I respectfully disagree.
No amount of PR could have papered over the unexpected workflow-shattering product cancellations and discontinuities we’ve seen in the last couple years.
Apple had been establishing trust from about 2000 to about 2010, and then they broke it — now they have to establish it again — with products, not PR.
[Marcus Moore] “I’m not sure what the rational ultimately was in 2010 to end 64 bit carbon development, but decisions like that take years to way the pros and cons of.”
From Daring Fireball’s The $64,000 Question [link]:
“One aspect of the saga that Nack sidesteps — perhaps for political reasons, or perhaps because he’s gracious — is the degree to which Apple pulled the rug out from under Adobe’s feet at WWDC 2007 last June. When Leopard was first announced at WWDC 2006 nine months prior, it included full 64-bit support for both Carbon and Cocoa.

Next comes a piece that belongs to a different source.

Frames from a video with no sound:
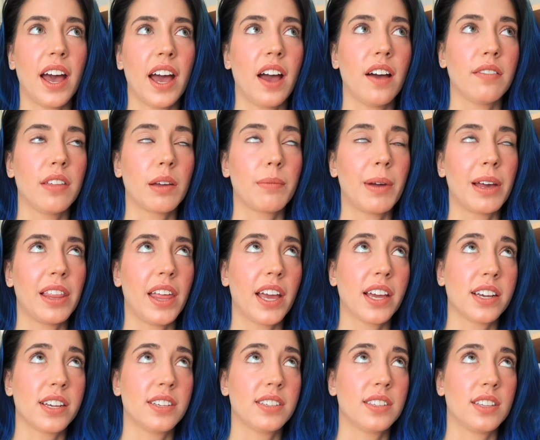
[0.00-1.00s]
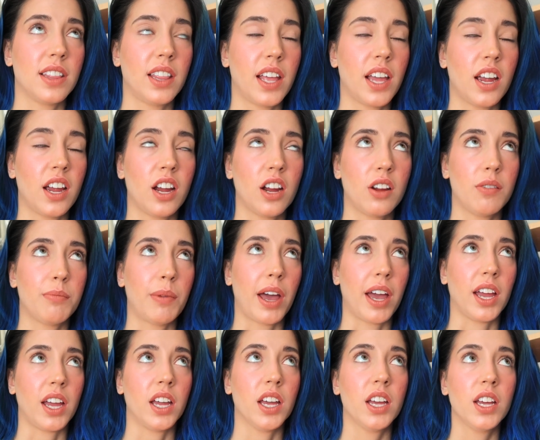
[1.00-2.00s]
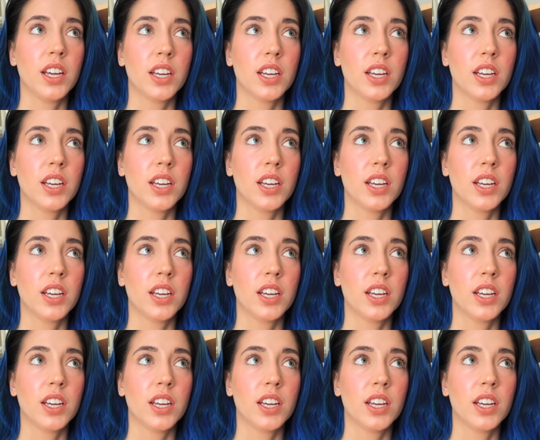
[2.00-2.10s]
I have like my leggings in there, my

“64-bit Carbon wasn’t promised to be coming “sometime”, like with, say, resolution independence. It was promised for 10.5.0. And it existed — developer seeds of Leopard up through WWDC 2007 had in-progress 64-bit Carbon libraries, and Adobe engineers were developing against them. Several sources1 have confirmed to me that Adobe found out that Apple was dropping support for 64-bit Carbon at the same time everyone else outside Apple did: on the first day of WWDC 2007.”